Она почесала затылок:

– Ну, так что тебе надо?

– Потолковать об одном из жильцов.

– Из моих жильцов?

Она нахмурилась. В интонации, с которой было произнесено слово «моих», сквозило удивление и беспокойство.

– Из бывших жильцов, – пояснил он.

– В этом году только один переехал.

– Свярд.

– Правильно, жил у меня один по фамилии Свярд. Переехал весной А что с ним?

– Умер.

– Его убили?

– Застрелили.

– Кто?

– Возможно, самоубийство. Но мы в этом не уверены.

– Послушай, а нельзя нам разговаривать как-нибудь попроще?

– Пожалуйста. Что вы подразумеваете? Чтобы я тоже перешел на «ты»?

Она пожала плечами:

– Терпеть не могу официальный тон, тоска смертная. Нет, конечно, я могу быть весьма корректной, если необходимо. А могу и пококетничать – принарядиться, накрасить губы, подвести глаза.

Мартин Бек слегка растерялся.

– Чаю хочешь? – вдруг предложила она. – Отличная штука – чай.

Он был не прочь, однако ответил:

– Зачем же столько хлопот, не надо.

– Пустяки, – возразила она. – Вздор. Погоди малость, я и поесть что-нибудь придумаю. Горячий бутерброд будет очень кстати.

От ее слов у него сразу разыгрался аппетит. Она продолжала говорить, предваряя его отказ.

– От силы десять минут. Я постоянно что-нибудь стряпаю. Это так просто. И даже полезно. Почему не доставить себе удовольствие. Когда на душе совсем погано, приготовь что-нибудь вкусненькое. Вскипячу чайник, хлеба поджарю, а там можно и потолковать.

Мартин Бек понял, что отказываться бесполезно. Видно, эта маленькая женщина не лишена упрямства и силы воли, умеет на своем настоять.

– Спасибо, – покорно произнес он.

Она уже действовала. С шумом, с грохотом, но толково и быстро.

Мартин Бек никогда еще не видел такой сноровки, во всяком случае в Швеции.

Семь минут ушло у нее на то, чтобы приготовить чай и шесть ломтей поджаренного хлеба с тертым сыром и кружками помидора. Пока она молча трудилась, Мартин Бек пытался сообразить, сколько же ей все-таки лет.

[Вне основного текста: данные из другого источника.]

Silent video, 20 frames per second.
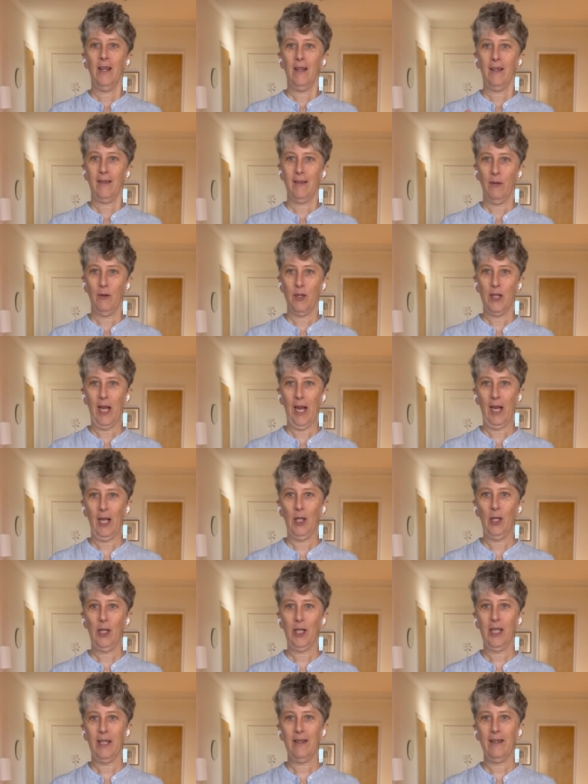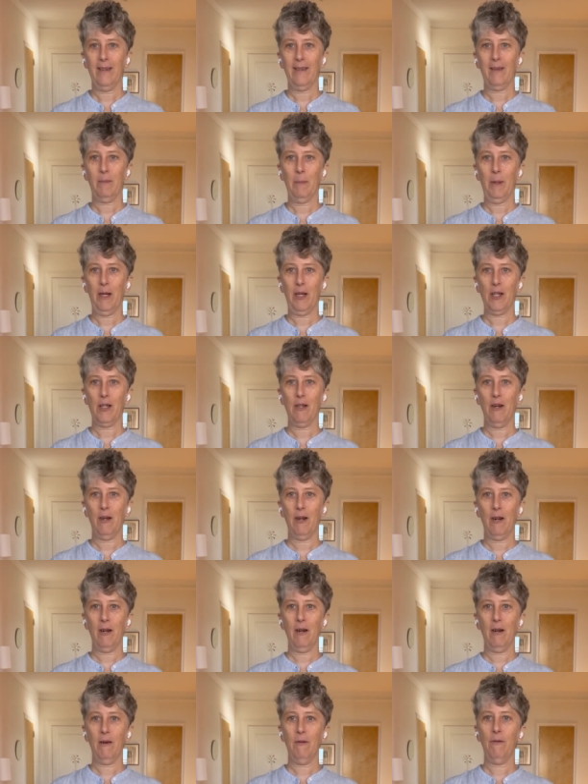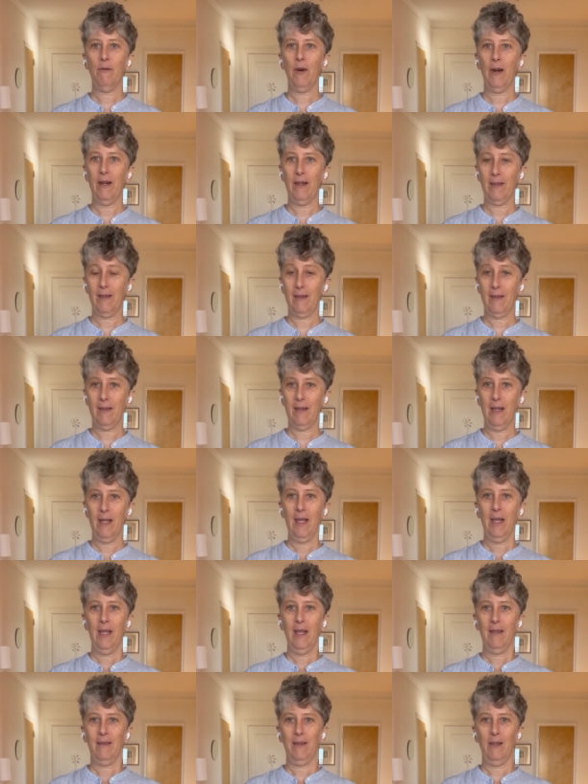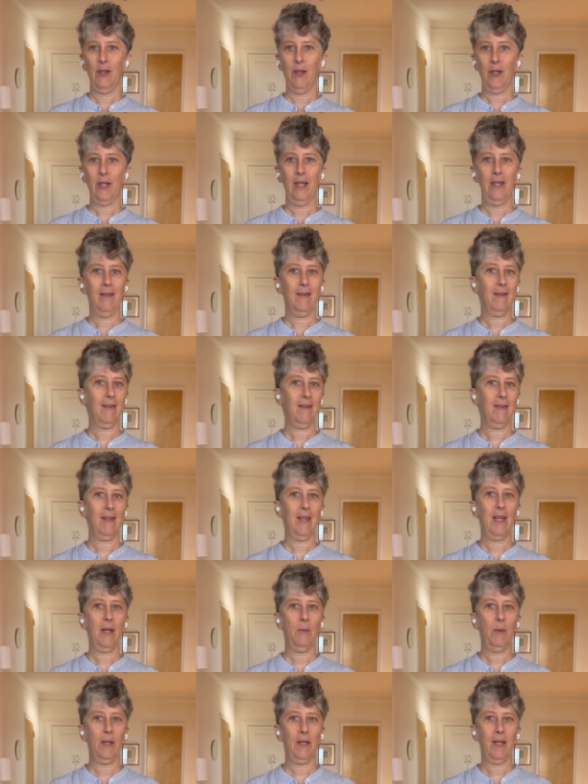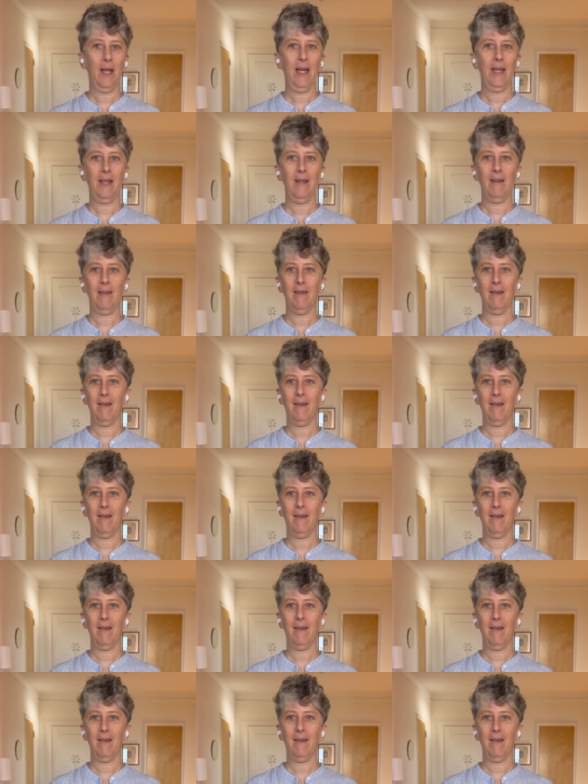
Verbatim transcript: So take a look at this picture first, so you can see what that is.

Садясь напротив него, она сказала:

– Тридцать семь. Хотя большинство находят меня моложе.

Мартин Бек оторопел.

– Как ты угадала?..

– А что, ведь верно угадала? – перебила она. – Ешь.

Бутерброды были очень вкусные.

– Я вечно голодная, – объяснила Рея. – Ем десять, а то и двенадцать раз в день.

– Обычно у людей, которые едят десять, а то и двенадцать раз в день, возникают проблемы с весом…

– И ни капельки не толстею, – сказала она. – А хоть бы и потолстела. Плюс-минус несколько килограммов ничего не меняют. Во всяком случае, я не меняюсь. Правда, если не поем, огрызаться начинаю.

Она живо управилась с тремя бутербродами. Мартин Бек съел один, подумал и взял второй.

– Похоже, у тебя есть что сказать о Свярде, – сказал он.

– Пожалуй…

Они понимали друг друга с полуслова. И почему-то это их не удивляло.

– У него был какой-нибудь заскок?

– Вот именно, – подтвердила Рея, – с причудами мужчина, большой оригинал. Я никак его не могла раскусить и была только рада, когда он переехал. Что же с ним все-таки приключилось?